About this exercise:
Quote the listing below in its entirety, omitting every image.

Supplied material:
※

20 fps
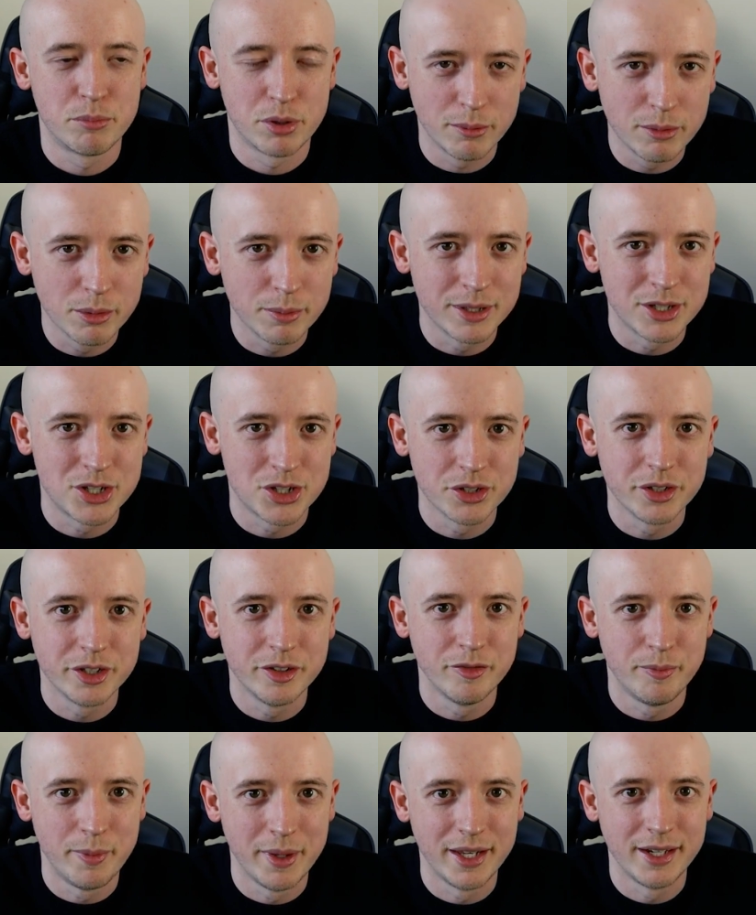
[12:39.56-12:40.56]
probably should
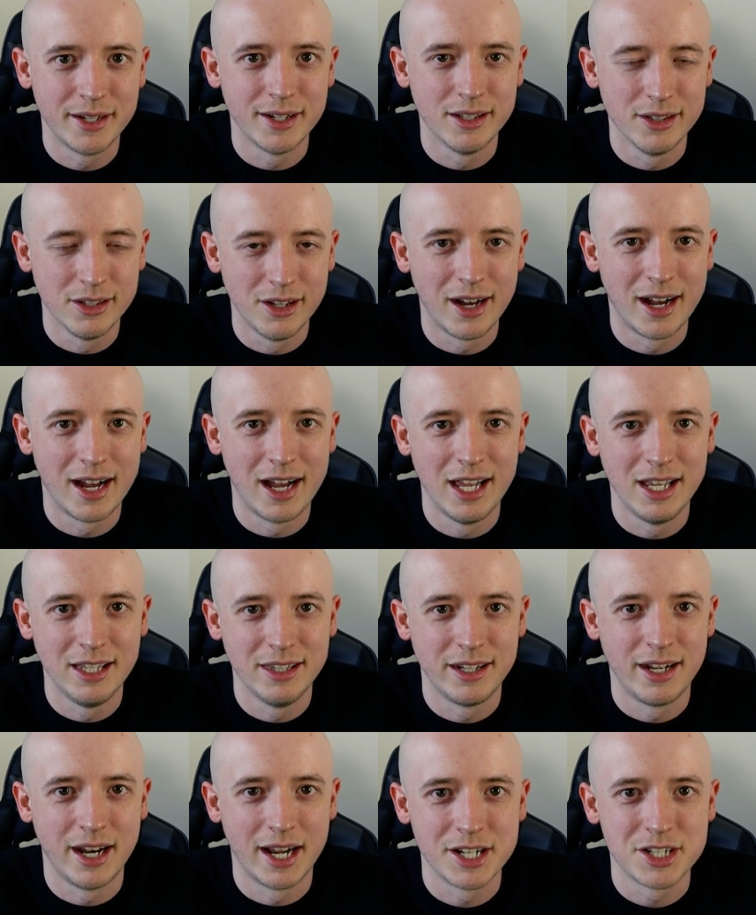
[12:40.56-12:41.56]
have been a lot higher
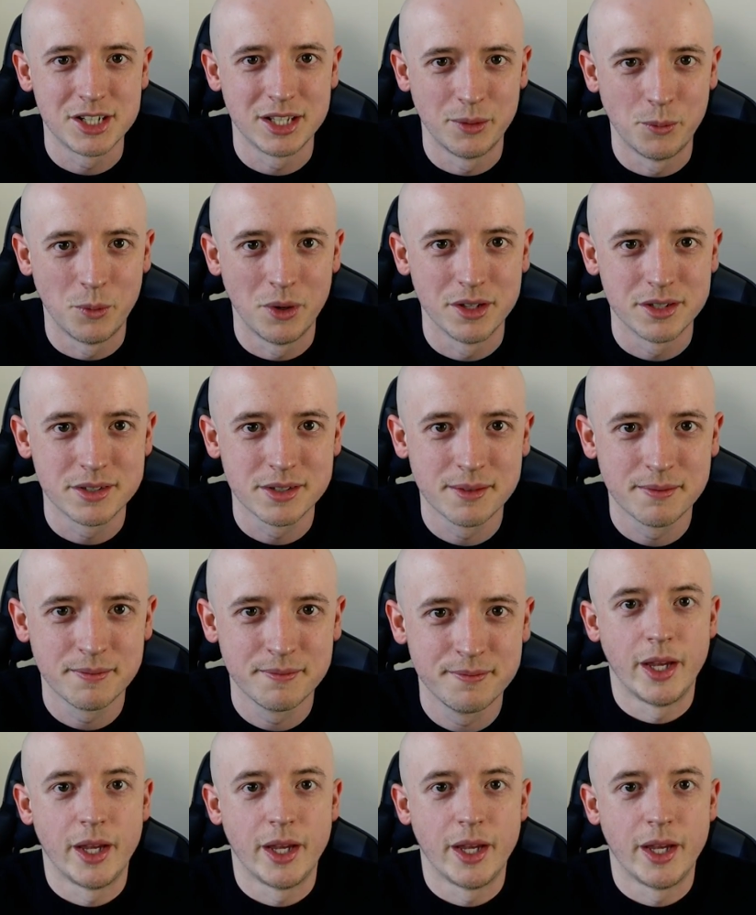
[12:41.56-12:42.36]
than it actually was.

※

Answer for this exercise:
20 fps
[12:39.56-12:40.56]
probably should
[12:40.56-12:41.56]
have been a lot higher
[12:41.56-12:42.36]
than it actually was.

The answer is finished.